When the serious decline started Alan experienced severe itching all over his body, tiredness and increasing jaundice. Towards the end of 2009 he was getting worse and was sent up to Auckland for a week of tests to determine his suitability for a liver transplant. "The first bit of real hope that I could beat this disease came when the liver transplant team approved my placement on the national transplant list."
Alan went back home to Wellington with the understanding that it would possibly take up to a year to get a liver transplant. His health started to deteriorate quickly.
"The most frightening thing for me occurred when I had to drive to hospital to get a liver scan. I arrived at the car park but couldn't work out how to open the door of the car! The toxins, untreated by my liver, were affecting my brain. Very scary for someone who has always been in control of himself. Fortunately I was still able to use my cell phone to call my partner who had to explain how to get out of the car."
This resulted in the first of three trips to Wellington Hospital for Alan.
"It was very scary and my consultant was valiantly trying to treat the symptoms. I had tubes up my nose to feed me, I was taking all sorts of dreadful potions and a fistful of pills each day. It was the most horrible three weeks of my life – especially knowing it could be a long wait for a donor liver."
"I was very sick and scared and feeling very sorry for myself. The continuing support and caring of the health professionals, as well as my partner and my two boys, kept me from sinking into depression."
In March 2010 Alan received a phone call from Liver Transplant Co-ordinator Margaret Johnston telling him there was a donor liver available and he had two hours to get to the airport.
"From that moment on my life changed for the better," says Alan. "I didn't have time to think about the operation. I didn't have time to think of the risks. I was so blown away by the prospect of my chance for a new life, free from the symptoms that had made my life a misery for the last two years; I couldn't help but be euphoric."
Eight hours after the transplant operation Alan was in ICU with a new liver. He describes the week that followed as an emotional one, coming to grips with the aftermath of a major operation. Seven days later Alan was discharged but after four hours he experienced excruciating pain in his stomach.
"I was to learn that my bile duct had failed and I had peritonitis.
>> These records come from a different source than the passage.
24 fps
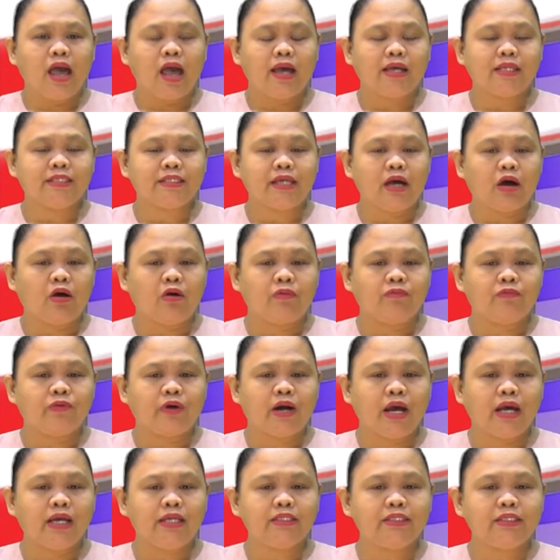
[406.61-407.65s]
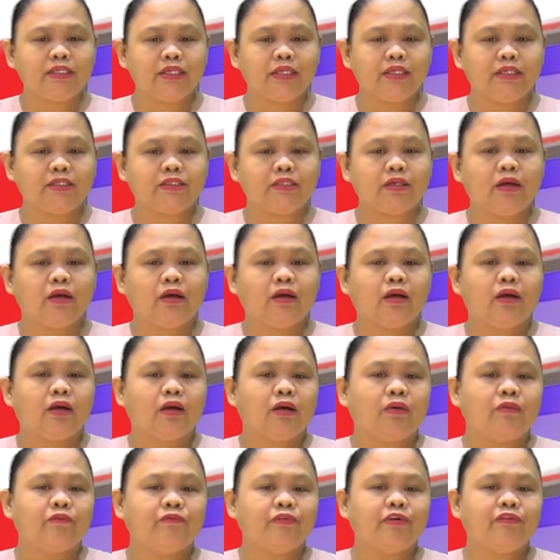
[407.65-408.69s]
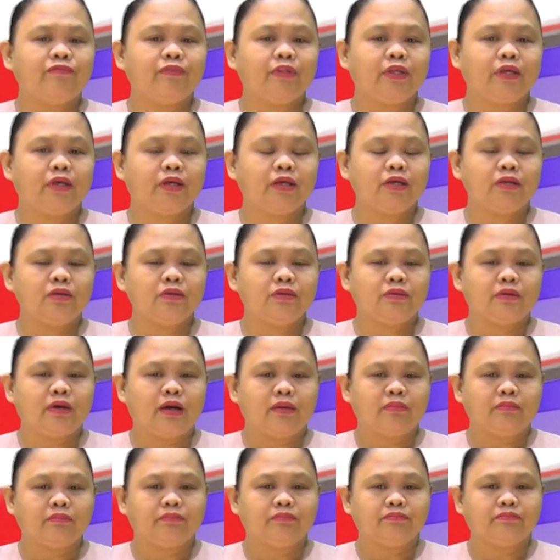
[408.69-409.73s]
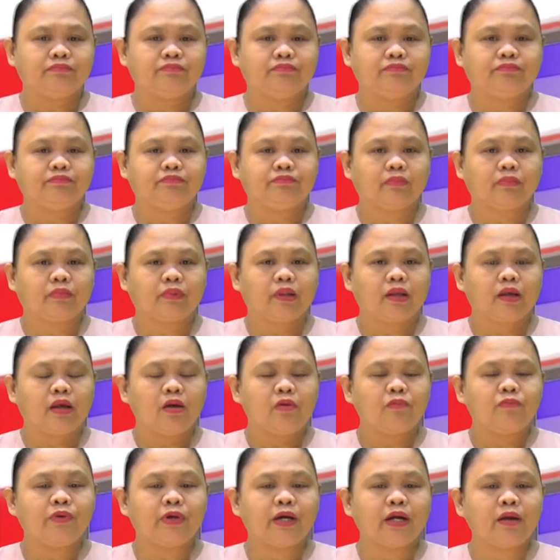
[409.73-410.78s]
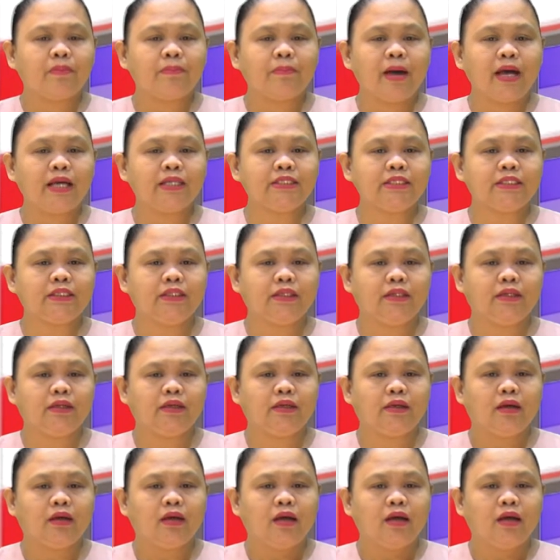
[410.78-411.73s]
A sack of rice is 50 kilograms. For capacity,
Never have I felt such pain and it resulted in another operation for a Roux en Y procedure – a reconstructed bile duct using part of my small bowel."
Alan found his second stay in ICU much more difficult.
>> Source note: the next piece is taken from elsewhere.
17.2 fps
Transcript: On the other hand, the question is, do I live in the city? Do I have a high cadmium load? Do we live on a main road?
"Fortunately I was pulled back out of this by my family and started to think less about myself and more about the family who had donated their loved one's liver to save me. It was the thing that turned me around and from then on nothing fazed me. I started thinking about what I would say to my donor's family."
Alan recovered quickly and was discharged two weeks later. He spent the following four weeks walking, going to the gym and trying to put on weight.
"At this point I also spent time trying to write a letter to my donor family. It is the hardest thing I have ever done. I am alive because someone's son, brother, husband or father died. Not a day goes by without me thinking of my new liver. I will never be the same person I was before the transplant. I am linked to two families."